While the two countries are war-weary, there is little appetite for major concessions to either government’s war aims — such as Russia’s demands for territorial concessions or Ukraine’s desire to integrate with the West.

“As with all things Ukraine/Russia-related, the picture is complicated, though from the borderlands to the big cities, one through line exists: Russians feel it’s time to end the war, but on Russia’s terms,” the company found in its analysis.

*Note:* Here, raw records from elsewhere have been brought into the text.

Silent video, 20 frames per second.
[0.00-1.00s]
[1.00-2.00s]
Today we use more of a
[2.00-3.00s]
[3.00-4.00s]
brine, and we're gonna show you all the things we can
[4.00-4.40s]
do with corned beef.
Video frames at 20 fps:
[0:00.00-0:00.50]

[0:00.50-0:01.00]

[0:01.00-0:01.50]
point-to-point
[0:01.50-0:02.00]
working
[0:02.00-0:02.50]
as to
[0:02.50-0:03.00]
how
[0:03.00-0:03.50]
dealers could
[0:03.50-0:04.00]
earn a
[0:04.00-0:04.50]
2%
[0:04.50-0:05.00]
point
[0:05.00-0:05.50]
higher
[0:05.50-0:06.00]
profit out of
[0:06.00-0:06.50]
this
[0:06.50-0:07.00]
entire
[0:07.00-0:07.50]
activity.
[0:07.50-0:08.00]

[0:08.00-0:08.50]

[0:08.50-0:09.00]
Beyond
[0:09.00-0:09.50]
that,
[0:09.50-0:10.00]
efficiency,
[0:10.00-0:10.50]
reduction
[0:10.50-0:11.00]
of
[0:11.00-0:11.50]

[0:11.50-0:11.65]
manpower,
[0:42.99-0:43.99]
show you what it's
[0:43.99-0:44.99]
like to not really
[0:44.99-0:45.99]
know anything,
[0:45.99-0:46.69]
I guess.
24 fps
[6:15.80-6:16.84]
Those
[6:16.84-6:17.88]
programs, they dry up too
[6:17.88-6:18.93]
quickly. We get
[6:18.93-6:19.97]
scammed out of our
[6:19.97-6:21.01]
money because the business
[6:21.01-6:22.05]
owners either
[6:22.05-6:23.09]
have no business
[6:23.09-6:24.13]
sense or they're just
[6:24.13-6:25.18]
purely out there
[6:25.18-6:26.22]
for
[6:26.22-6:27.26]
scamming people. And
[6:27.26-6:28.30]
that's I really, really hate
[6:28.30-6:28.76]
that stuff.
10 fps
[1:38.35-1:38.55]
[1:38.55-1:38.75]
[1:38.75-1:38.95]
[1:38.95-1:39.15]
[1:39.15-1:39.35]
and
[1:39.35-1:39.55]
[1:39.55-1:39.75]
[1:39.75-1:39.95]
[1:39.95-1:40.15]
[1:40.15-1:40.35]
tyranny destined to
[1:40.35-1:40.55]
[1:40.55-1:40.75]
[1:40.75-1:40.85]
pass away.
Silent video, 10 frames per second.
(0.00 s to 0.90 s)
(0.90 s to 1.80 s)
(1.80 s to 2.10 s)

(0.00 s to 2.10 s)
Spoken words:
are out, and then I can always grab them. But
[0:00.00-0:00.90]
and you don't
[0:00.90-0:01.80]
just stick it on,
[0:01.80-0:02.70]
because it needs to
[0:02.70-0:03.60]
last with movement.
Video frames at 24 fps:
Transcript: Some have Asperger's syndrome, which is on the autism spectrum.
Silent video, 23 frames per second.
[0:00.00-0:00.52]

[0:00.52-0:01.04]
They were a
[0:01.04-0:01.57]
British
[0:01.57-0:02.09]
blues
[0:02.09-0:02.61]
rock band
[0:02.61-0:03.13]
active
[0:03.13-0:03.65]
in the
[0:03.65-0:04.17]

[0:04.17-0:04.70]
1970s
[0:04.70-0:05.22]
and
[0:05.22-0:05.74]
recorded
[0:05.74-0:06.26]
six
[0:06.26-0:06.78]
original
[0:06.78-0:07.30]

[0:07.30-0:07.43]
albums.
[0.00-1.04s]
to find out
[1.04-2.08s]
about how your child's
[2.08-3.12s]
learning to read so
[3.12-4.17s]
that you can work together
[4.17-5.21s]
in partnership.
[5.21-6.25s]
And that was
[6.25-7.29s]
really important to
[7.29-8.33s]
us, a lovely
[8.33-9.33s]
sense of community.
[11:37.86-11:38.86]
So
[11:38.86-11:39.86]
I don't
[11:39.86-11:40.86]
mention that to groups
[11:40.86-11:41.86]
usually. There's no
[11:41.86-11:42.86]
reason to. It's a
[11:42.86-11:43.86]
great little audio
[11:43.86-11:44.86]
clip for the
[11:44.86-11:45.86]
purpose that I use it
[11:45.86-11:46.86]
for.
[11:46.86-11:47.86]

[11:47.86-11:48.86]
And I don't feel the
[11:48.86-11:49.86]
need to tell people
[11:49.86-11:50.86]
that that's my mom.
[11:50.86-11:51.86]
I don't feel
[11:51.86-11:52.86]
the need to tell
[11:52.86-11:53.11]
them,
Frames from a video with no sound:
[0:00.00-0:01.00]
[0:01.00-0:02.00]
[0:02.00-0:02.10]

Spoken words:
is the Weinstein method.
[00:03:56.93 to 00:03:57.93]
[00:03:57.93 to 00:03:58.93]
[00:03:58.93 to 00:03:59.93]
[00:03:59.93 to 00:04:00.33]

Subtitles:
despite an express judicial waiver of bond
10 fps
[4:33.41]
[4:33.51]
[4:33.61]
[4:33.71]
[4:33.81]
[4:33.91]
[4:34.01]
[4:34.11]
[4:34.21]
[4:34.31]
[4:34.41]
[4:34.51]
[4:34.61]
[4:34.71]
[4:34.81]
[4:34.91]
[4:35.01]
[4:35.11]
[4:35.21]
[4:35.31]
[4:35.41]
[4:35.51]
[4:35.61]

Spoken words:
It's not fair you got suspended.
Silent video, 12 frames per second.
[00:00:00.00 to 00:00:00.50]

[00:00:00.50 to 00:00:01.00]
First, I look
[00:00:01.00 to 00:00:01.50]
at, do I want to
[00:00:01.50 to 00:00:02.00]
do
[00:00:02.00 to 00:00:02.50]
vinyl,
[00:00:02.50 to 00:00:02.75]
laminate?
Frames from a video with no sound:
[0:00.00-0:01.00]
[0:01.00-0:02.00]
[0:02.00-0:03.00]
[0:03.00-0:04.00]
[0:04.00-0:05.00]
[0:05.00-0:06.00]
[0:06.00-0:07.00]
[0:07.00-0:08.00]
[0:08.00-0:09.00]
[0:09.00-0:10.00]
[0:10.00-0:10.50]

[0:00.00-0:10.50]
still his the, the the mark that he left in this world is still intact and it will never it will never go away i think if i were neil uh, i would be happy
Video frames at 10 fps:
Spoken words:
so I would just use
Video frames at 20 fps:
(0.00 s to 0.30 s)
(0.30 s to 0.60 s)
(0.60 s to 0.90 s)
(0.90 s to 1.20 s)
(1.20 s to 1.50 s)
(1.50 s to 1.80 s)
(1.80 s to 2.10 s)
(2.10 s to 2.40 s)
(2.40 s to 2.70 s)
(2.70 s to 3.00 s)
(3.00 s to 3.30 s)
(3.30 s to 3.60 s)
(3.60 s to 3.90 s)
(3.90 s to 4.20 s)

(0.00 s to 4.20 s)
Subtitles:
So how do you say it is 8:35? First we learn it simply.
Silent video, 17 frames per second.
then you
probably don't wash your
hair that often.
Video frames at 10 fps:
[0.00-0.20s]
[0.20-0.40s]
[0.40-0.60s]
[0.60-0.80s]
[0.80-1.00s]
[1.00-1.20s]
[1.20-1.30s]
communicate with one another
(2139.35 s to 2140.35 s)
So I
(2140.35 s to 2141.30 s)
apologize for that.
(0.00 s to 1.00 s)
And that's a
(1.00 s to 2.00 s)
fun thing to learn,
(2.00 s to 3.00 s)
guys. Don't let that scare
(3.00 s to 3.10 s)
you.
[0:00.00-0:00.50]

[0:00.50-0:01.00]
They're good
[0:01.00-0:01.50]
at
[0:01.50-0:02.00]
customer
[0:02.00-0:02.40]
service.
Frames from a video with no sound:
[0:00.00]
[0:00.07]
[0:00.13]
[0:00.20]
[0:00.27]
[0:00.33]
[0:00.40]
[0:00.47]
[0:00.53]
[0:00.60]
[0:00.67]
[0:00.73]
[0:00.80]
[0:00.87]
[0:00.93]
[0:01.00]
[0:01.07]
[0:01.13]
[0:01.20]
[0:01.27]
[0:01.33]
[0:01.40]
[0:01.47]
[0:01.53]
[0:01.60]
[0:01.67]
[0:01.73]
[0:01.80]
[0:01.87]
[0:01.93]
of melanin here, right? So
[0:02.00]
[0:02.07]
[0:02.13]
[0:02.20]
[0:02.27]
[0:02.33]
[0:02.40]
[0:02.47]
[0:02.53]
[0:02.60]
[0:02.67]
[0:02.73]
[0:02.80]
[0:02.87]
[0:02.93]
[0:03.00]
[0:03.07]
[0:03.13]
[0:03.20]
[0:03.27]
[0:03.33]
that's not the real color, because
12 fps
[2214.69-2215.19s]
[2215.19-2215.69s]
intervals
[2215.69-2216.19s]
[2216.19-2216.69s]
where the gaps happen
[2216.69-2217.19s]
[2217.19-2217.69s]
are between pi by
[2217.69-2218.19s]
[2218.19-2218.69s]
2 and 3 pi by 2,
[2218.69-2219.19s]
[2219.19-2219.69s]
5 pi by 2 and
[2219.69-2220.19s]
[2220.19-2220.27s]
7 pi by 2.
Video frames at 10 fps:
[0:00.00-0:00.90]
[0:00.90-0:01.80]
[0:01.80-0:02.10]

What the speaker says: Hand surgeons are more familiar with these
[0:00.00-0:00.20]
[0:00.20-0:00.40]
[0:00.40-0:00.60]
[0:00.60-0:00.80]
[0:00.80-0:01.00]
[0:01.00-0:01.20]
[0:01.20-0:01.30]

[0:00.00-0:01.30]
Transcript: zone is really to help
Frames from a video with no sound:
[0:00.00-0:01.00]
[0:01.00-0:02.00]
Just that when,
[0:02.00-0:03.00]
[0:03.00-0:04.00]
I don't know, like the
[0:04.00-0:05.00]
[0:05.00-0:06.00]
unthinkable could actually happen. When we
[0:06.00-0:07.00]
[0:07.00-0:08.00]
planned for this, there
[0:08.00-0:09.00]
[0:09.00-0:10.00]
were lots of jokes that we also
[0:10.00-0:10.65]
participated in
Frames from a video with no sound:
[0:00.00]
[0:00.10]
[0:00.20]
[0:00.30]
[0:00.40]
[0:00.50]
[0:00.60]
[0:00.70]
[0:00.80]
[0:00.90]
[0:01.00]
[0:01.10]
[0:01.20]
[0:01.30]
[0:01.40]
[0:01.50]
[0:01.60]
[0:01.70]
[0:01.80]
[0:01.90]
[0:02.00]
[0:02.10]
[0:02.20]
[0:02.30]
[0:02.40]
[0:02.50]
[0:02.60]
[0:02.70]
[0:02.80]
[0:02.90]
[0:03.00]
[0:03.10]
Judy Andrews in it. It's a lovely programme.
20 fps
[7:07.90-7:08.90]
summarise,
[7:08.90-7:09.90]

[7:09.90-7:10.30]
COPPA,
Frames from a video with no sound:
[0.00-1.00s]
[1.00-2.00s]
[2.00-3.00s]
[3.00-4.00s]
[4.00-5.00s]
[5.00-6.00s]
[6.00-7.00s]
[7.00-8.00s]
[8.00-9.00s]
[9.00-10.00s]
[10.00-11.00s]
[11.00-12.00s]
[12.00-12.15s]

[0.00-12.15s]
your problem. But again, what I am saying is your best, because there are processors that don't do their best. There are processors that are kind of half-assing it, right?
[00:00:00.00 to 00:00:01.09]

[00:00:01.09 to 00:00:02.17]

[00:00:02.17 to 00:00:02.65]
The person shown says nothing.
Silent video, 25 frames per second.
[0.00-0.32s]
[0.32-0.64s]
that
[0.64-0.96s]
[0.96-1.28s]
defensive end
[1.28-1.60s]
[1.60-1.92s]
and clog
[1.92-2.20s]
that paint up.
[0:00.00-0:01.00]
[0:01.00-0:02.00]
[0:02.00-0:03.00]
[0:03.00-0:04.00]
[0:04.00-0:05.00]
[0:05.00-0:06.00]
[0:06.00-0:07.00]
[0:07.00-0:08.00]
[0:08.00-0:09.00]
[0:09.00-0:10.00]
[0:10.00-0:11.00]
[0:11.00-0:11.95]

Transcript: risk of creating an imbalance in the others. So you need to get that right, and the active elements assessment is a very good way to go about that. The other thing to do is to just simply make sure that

In a phone call with President Trump on Wednesday, Ukraine’s president, Volodymyr Zelensky, agreed to pause attacks on energy targets as long as Russia did the same. The Trump administration sees the limited agreement as a step to a broader cease-fire.

FilterLabs, which scrapes social media and internet posts to measure public sentiment in Russia and other parts of the world, has been analyzing the shifts in Russian attitudes toward the war since President Vladimir V. Putin’s full-scale invasion of Ukraine in February 2022.

The new analysis, written on Wednesday, focused on internet posts in recent days from Russia’s two largest cities, Moscow and St. Petersburg, and Russian regions that border Ukraine.

“Our analysis shows that skepticism about a potential cease-fire agreement was widespread, as was general weariness with the war,” the company said.

The FilterLabs work showed the public there reacting negatively to the news that the United States had resumed intelligence sharing and arms sales to Ukraine. While a month ago sentiment in Russia toward Mr. Trump was rising, recent commentators were more skeptical.

“You can’t trust the Americans, including Trump,” one Russian wrote in a Telegram post that was reviewed by FilterLabs. “Under the talk of peace, they have already resumed arms supplies. Their words are a complete deception. We are winning and we don’t need any truces.”

Jonathan Teubner, chief executive of FilterLabs, said skepticism toward the United States was behind much of the Russian public’s attitudes.

“Many in Russia are reading the proposal as another way for America and the West to take advantage of Russia,” he said. “This underlying skepticism likely gives Putin the ability to reject a cease-fire that many people want.”

Based on FilterLabs’ analysis, a minority of Russians want to keep fighting until Mr. Zelensky is overthrown.

“Why do we need a truce if we are crushing the Ukrainian Armed Forces on all fronts?” one person wrote on Telegram. “So that during this time the enemy can lick its wounds and strike with renewed vigor? Only Kyiv’s capitulation will satisfy us!”

Polling in Ukraine has also shown skepticism about ceding territory or making large concessions to Moscow. Russia has demanded that Ukraine withdraw its forces from the Ukrainian provinces that Moscow annexed after its invasion: Donetsk, Luhansk, Kherson and Zaporizhzhia. The annexation was broadly denounced at the time as illegitimate by the West.

A poll conducted in late February and early March by the Razumkov Center, a research institute in Kyiv, the Ukrainian capital, found that 78 percent of respondents opposed the withdrawal of forces from the contested regions.

An even larger majority opposed recognizing the illegal Russian annexation. Only a small minority, 8 percent, favored withdrawal from the regions, the poll found.

The survey also showed a strong majority were against lifting Western sanctions on Moscow. Opinions on whether Ukraine should become a neutral state, a key demand of the Russians, were more divided, with 56 percent opposing neutrality and 22 percent supporting it.